Fortunately, there are a few of us who kind of like them.

I do query critiques here on the blog every Wednesday so if you have a picture book that's ready to go out, feel free to email me your query letter for a critique here on the blog. And in the meantime, I'm critiquing Rena Traxel's cover letter for her poetry submission over on her blog HERE.

If you're just getting started in the querying game, you might find this template helpful.

Happy Querying!

Wednesday, April 18, 2012

P is for Perfection Paralysis

It's Query Day here on the blog again, so I wanted to talk briefly about the agony of querying.

You know what I mean. The revising, and revising again, and batch querying, and then revising even more. It gets to where you're so anxious that your query isn't perfect enough that you can't bring yourself to send it out at all.

You have... Perfection Paralysis. *Dun Dun DUUUUUUNNNNN*

But here's the thing: even though you want to make your query as good as you can, an amazing query can only get you so far. If your pages are mediocre, then even an A+ query isn't going to get you published. And if the query is more of a B/B+, but is good enough to do its job and get the agent to read your pages, then amazing pages will definitely get you on the road to publication.

Pages: another "P" word. The one that really counts.

So get over that Perfection Paralysis. Get your query looked at by another writer, revise it once or maybe twice, and then send the darn thing with your amazing pages attached. When it comes to the query, there is such a thing as good enough.

Do you ever fall victim to Perfection Paralysis?

Tuesday, April 17, 2012

O is for Objective

Nothing you do or say is ever for no reason.

When I pick up the phone to call my husband at his office in the middle of the day, I might say it's for no reason, but it's really because I was lonely or bored and I wanted to have a grown-up to talk to after chatting with my 4-year-old about worms all morning.

When I open the fridge and stare aimlessly into it, I might say it's because I don't know what to eat, but it's really because I know what I want (CAKE!) and I know that it isn't what I should be having (SALAD!).

When I lie down on the sofa and flick on the TV, I might say it's because I had nothing else to do, but it's really because I either a) have something to do that I'm avoiding; or b) need some down time.

There is always a reason; there is always an objective. Company; food; relaxation.

It should be the same for your characters.
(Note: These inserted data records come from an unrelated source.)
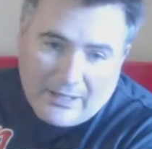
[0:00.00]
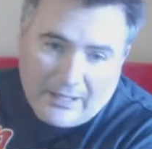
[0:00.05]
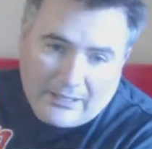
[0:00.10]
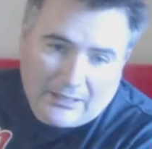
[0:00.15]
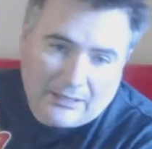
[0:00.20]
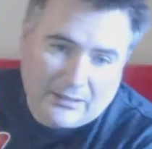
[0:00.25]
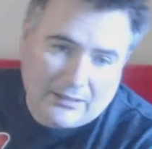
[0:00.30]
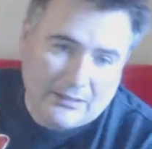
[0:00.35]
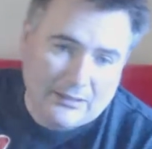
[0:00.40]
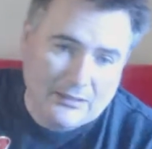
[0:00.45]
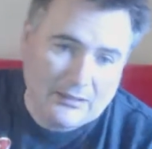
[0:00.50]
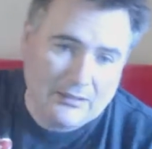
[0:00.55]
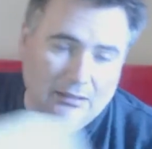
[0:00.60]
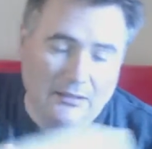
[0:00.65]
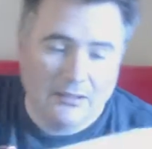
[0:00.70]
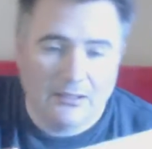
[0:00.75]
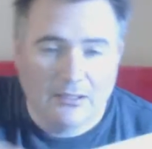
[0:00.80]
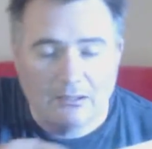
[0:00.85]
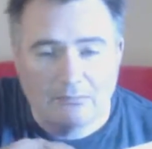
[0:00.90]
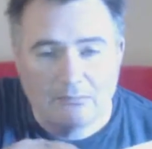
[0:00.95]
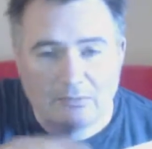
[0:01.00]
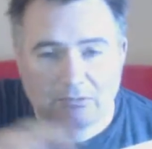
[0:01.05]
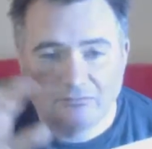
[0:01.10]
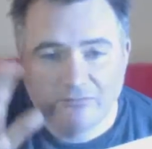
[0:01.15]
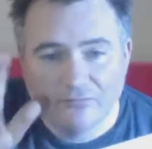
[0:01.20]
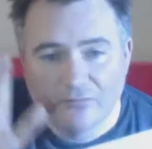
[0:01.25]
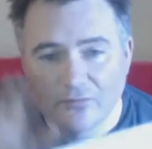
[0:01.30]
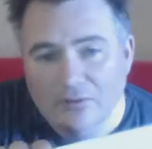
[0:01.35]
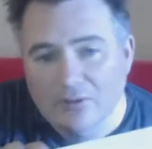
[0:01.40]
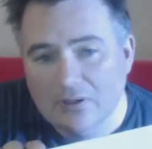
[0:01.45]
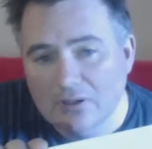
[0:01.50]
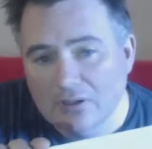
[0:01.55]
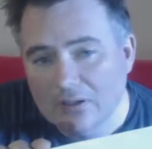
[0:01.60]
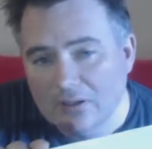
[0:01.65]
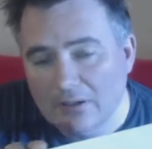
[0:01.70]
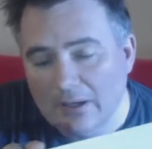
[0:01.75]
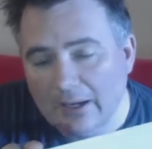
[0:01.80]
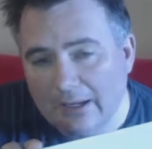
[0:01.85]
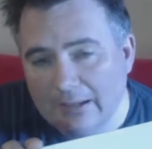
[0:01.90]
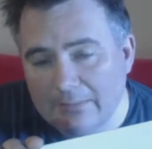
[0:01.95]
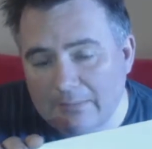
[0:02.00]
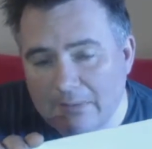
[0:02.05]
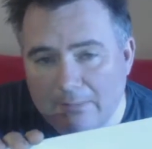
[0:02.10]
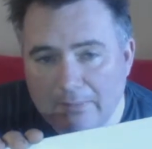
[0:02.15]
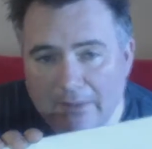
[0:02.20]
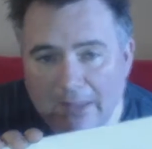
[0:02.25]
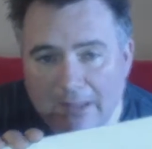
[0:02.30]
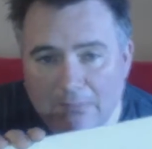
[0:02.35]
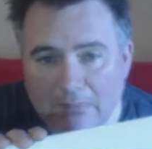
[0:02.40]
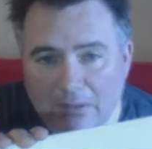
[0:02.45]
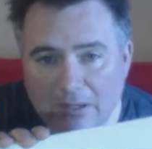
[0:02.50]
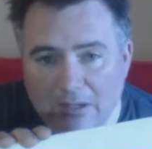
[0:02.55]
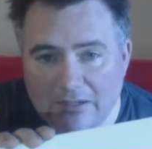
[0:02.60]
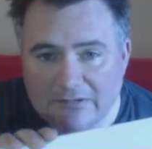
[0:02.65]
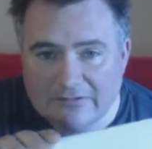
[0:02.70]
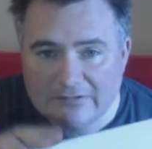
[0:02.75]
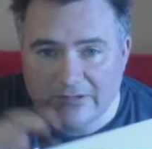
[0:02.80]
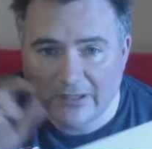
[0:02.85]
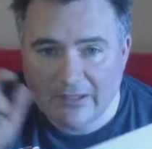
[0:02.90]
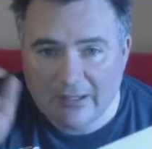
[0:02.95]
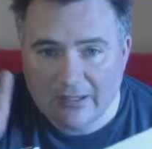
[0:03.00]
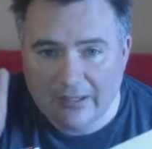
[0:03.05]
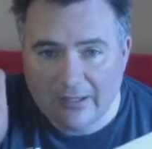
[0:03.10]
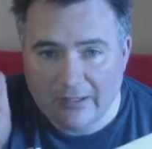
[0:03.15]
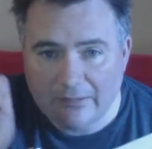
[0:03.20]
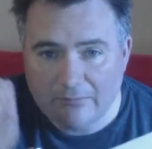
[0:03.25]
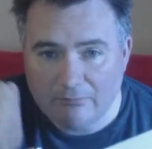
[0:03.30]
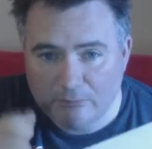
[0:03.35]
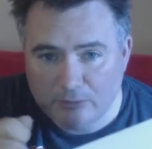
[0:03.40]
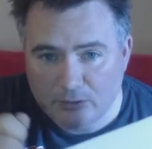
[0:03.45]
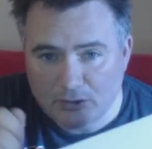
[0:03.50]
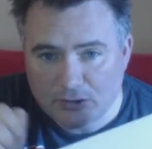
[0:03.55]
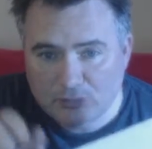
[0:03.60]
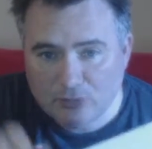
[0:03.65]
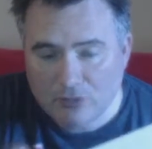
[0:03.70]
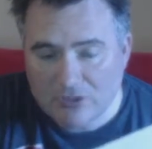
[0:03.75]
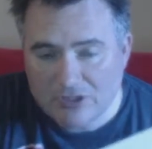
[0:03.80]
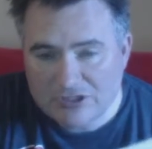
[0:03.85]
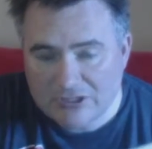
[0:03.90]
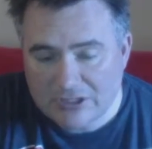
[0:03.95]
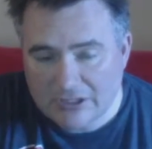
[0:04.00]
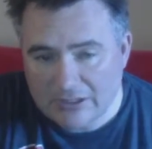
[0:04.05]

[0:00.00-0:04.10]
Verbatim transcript: pack before I got my BAM box, and Butch was in it.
Let every word and every movement be guided by that character's objective in that moment.

What are some of the objectives in your characters' hearts? What is the weirdest objective any of your characters has ever had?

Monday, April 16, 2012

N is for Negative

We get a lot of negative feedback in the writing biz.
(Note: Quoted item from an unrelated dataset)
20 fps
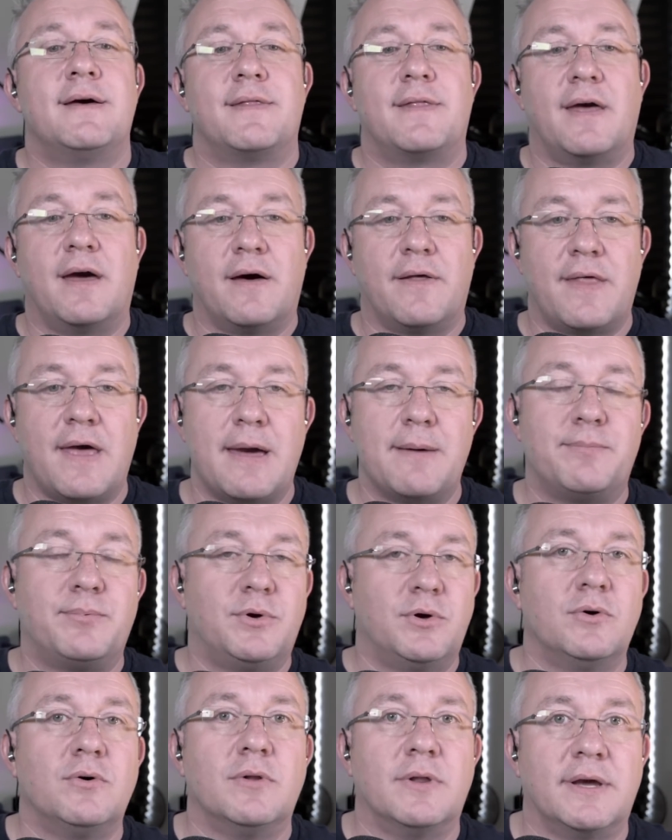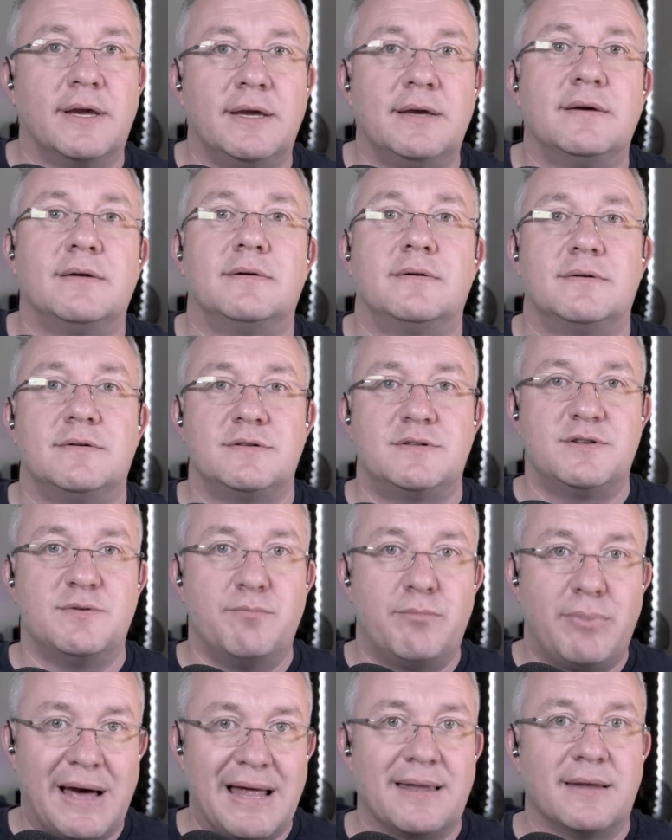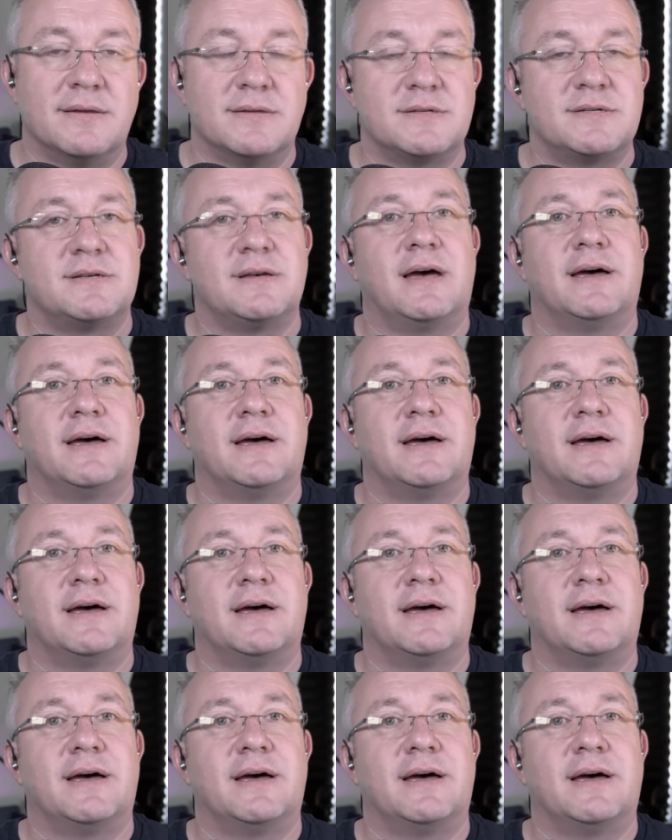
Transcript: They are there purely to balance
Our critique partners point out all the flaws in our work. Our query letters and first pages get rejected. Our books get bad reviews.

Negative, negative, negative. Bad, bad, bad.
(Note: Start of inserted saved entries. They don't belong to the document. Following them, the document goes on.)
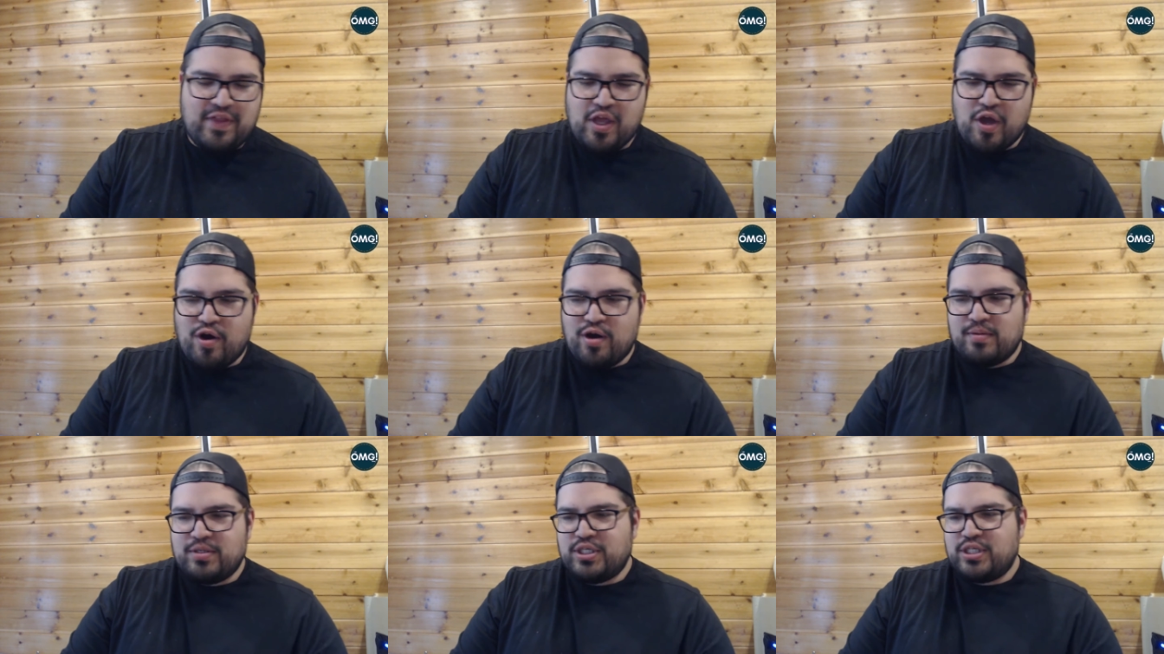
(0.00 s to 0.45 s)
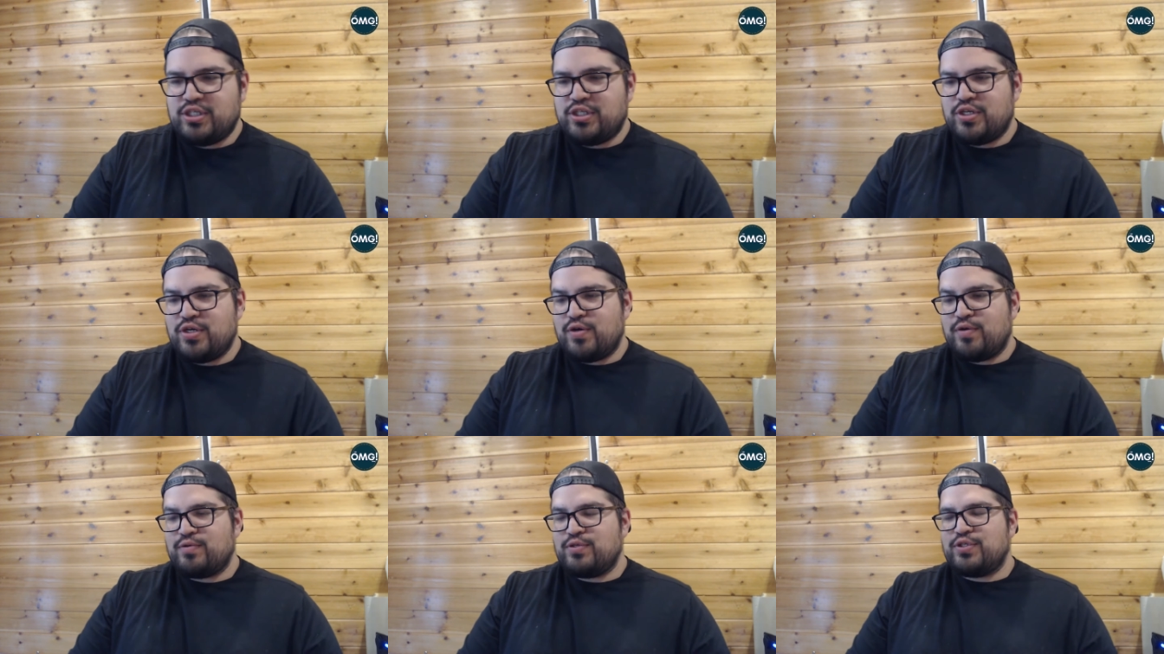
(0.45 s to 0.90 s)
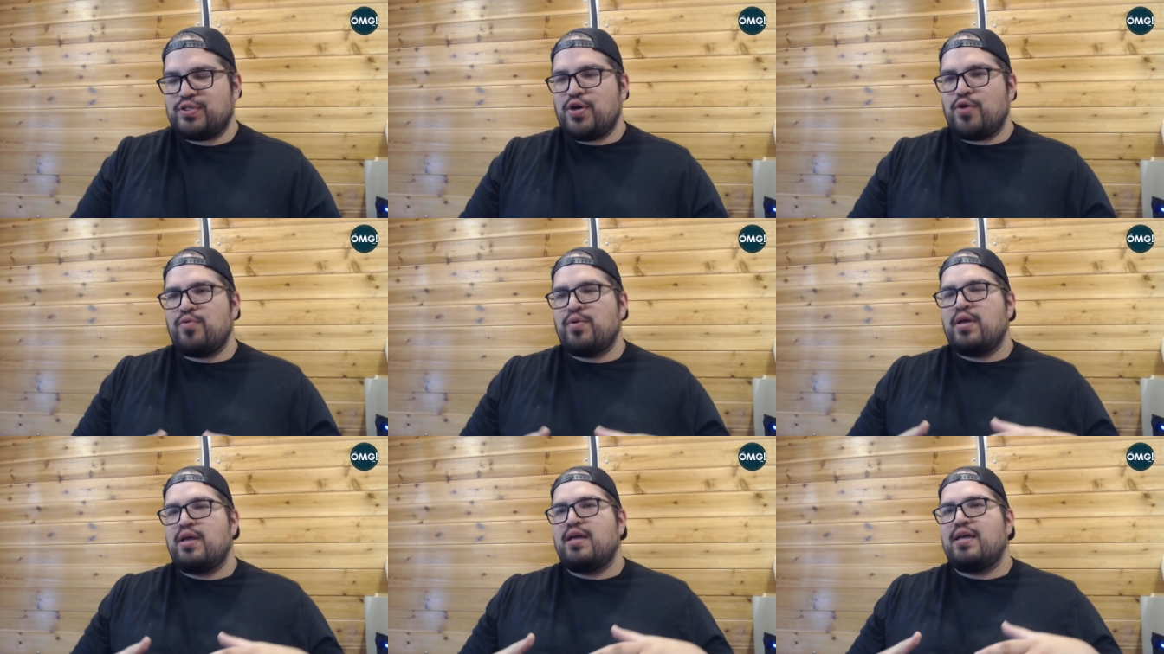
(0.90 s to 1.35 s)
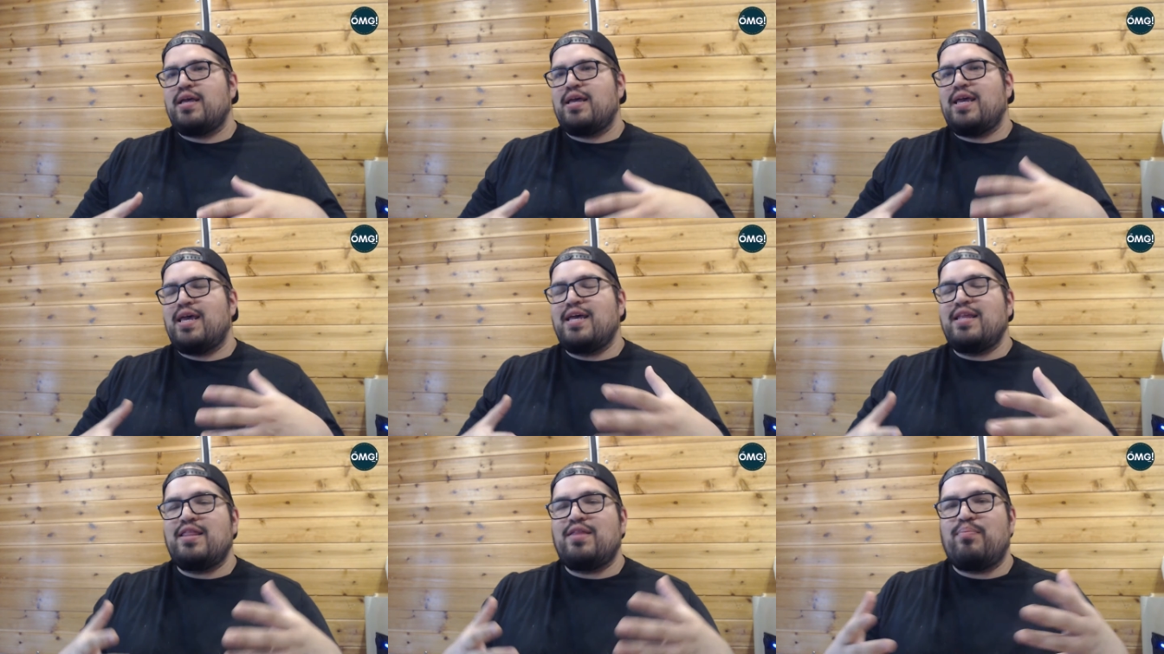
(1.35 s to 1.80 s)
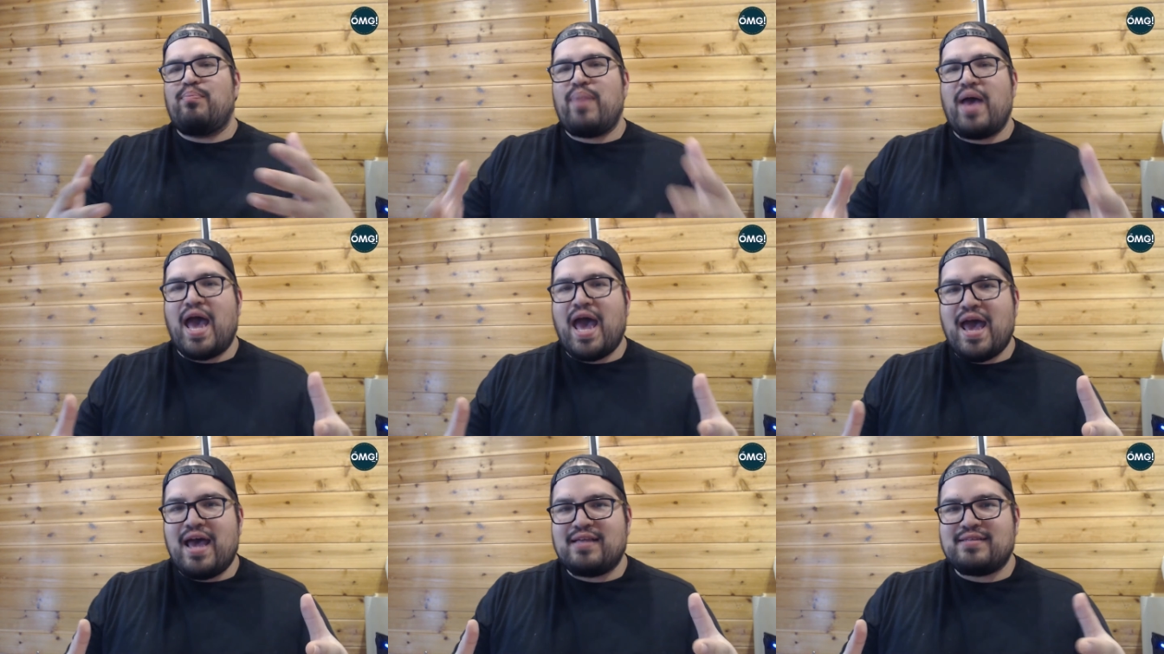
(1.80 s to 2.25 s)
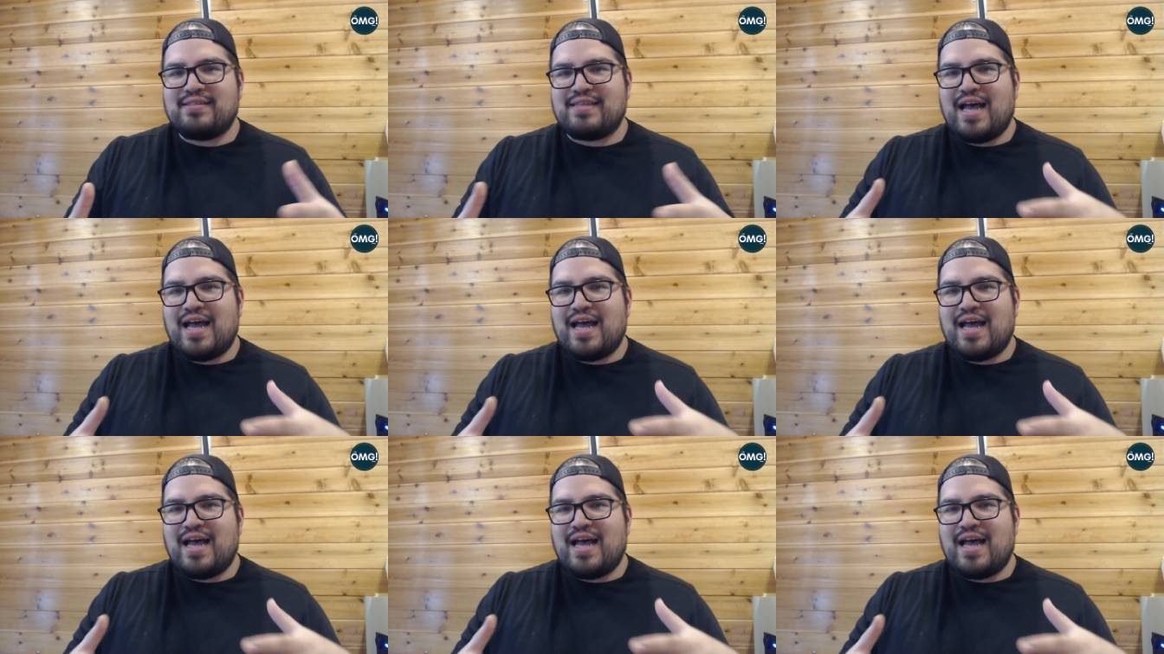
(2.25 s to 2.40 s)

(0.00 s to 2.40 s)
OMG Show. So, in the past,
But hold on. "Negative" doesn't have to mean "bad." It can also mean "the opposite of what is." Like film negatives.

Critique feedback is an opportunity to see our manuscripts in a new light, and to see them for what they could be after a revision. Rejections from editors and agents aren't saying "no"; they're saying, "not yet." Bad reviews are just saying, "your next book can be better."

So next time you hear something that sounds "negative," think of it as showing you something new about your work that you couldn't see before.

Have you looked at any "negatives" recently?

Saturday, April 14, 2012

M is for Mork and Mindy

Remember this?

Na-noo na-noo. Hee-hee.

What was your favorite show from the late seventies and early eighties?

Friday, April 13, 2012

L is for Language

Last week, I mentioned that I was reading DUST, by Arthur Slade. This book was amazing for all kinds of reasons, but the thing I want to talk about today is the language.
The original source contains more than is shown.